Also, did some schools decide against transitioning, and if so, what happened to them?
Thank you!
This is a great question. In the early nineteenth century almost all higher education in the United States was run by Christian denominations. By the late nineteenth century there was still a generally Christian orientation towards education, but this declined and became relatively uncommon by the early twentieth century, with a few religious schools holding out.
Religious Colleges and Universities- the 1600s and 1700s
The first college in the United States was Harvard, which was established in 1636 with the goal of training Puritan ministers. Yale was created for the same reasons. Though it became more common for men to go to college without the intention of entering the ministry, colleges in the eighteenth century were still religious institutions run by clergy. William and Mary, for example, was Anglican, and its faculty were almost entirely ministers connected with the Anglican Church, while what would become Princeton University had a similar connection with Presbyterianism. For much of American history, attending chapel service was mandatory for students.

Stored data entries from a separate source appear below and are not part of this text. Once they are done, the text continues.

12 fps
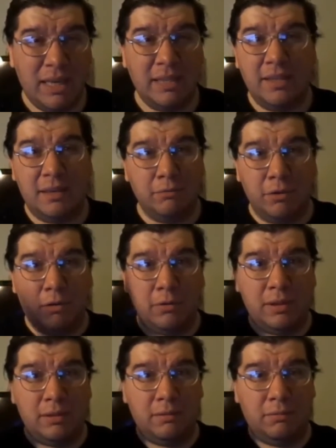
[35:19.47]
And then
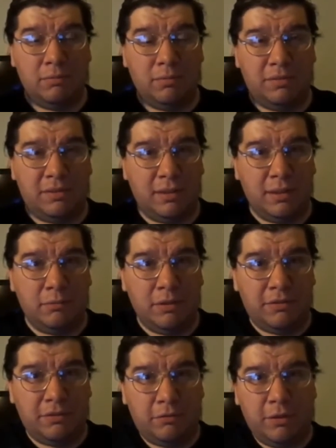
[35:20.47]
Rowan suddenly
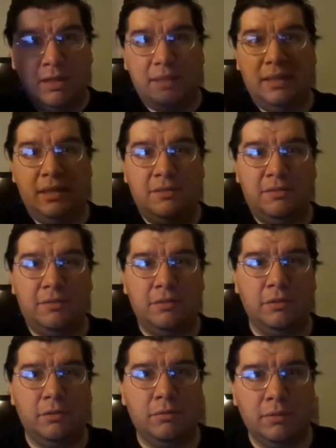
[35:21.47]
went straight
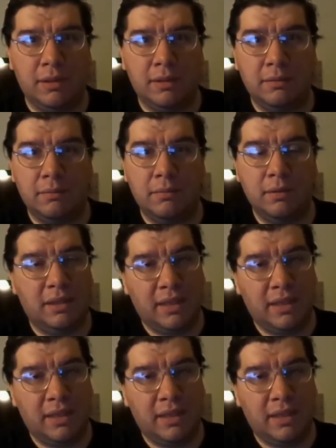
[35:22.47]
into uh,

There were several institutions that tried to be non-sectarian, but this almost always meant that they were the product of an alliance of denominational interests. The College of Pennsylvania (eventually University of Pennsylvania) was probably the most secular institution, and had a governing board made up of laity rather than clergy, but it was well known that Anglicans and Presbyterians fought to control the college. Still, there was an important shift in the eighteenth century as colleges began to support teaching students Christianity in general, rather than a specifically denominational form of it. This generic Christianity was often taught under the name of Moral Philosophy, usually in courses taught to graduating seniors by the college president.
The Beginnings of Secular Education- early 1800s
The first institution I am aware of that aspired to be secular was the University of Virginia, founded in 1819. The University of Virginia was a state school, but was unique in that it reflected its founder Thomas Jefferson’s aspiration that government and religion should be separate. The university made no effort to hire a professor of divinity and did not have a divinity school, though it did allow the professor of ethics to teach proofs of God’s existence (the logic being that all reasonable people believed God existed, so there was no conflict on this point). Jefferson also thought that each denomination might establish a divinity school of its own affiliated with the university, which would remain neutral.
The University of Virginia’s efforts were mostly a failure. Critics accused the institution of being secretly Unitarian. It would eventually hire professors of divinity and start holding chapel services for students.
Yet change was occurring. Harvard began to be under the control of Unitarians in the early nineteenth century (historians usually consider the 1805 appointment of Henry Ware to the Hollis Professorship of Divinity as a key date in this takeover). Under Unitarian auspices, courses about Moral Philosophy gradually became less focused on the specifics of Christian revelation, and focused more on the existence of God and inculcating morality. This approach to Moral Philosophy would become common in many other colleges over the century. Colleges still insisted they were Christian, but this liberal religious version of Christianity increasingly was hard to separate from what we today might call education in values or citizenship.
Secular Schools Emerge- Late 1800s
The late nineteenth century saw the creation of universities that deprioritized teaching religion. The University of California opened in 1869 and did not require students to attend chapel. Its president, Daniel Coit Gilman, however, insisted that it was dedicated to preserving “Christian civilization.”
One of the most significant developments was the opening of Johns Hopkins University in 1876 (also under the leadership of Gilman). Johns Hopkins’s governing board was mostly made up of Quakers, but it was not tied to any specific denomination. It was a new kind of institution, primarily focused on providing graduate training and modeled on German universities. Because it did not prioritize educating undergraduates, it did not stress their moral formation through chapel or other religious training. Johns Hopkins, however, still taught a required Moral Philosophy course under the name of “Logic, Ethics, and Psychology.”
The general pattern was that theologically liberal Protestants, like Gilman, were taking control of or founded universities. These academics conflated Christianity with living morally and pursuing scientific truth. They saw no contradiction between allowing the study of controversial topics like Darwinian science or Biblical criticism, and defending Christian truth. They also felt that religion could be taught by groups like the YMCA, rather than directly as part of the curriculum. Critics, perhaps correctly, saw this as a path towards the removal of Christianity from education.
The University of Chicago is a good example of this kind of liberal Protestantism. Founded in 1890 with the money of Baptist John D. Rockefeller, the campus was physically centered around its divinity school. Its first president, William Rainey Harper, was a Baptist minister, but was well known for his work in higher criticism of the Bible. The school was officially not a Baptist school, and it placed a high priority on academic freedom.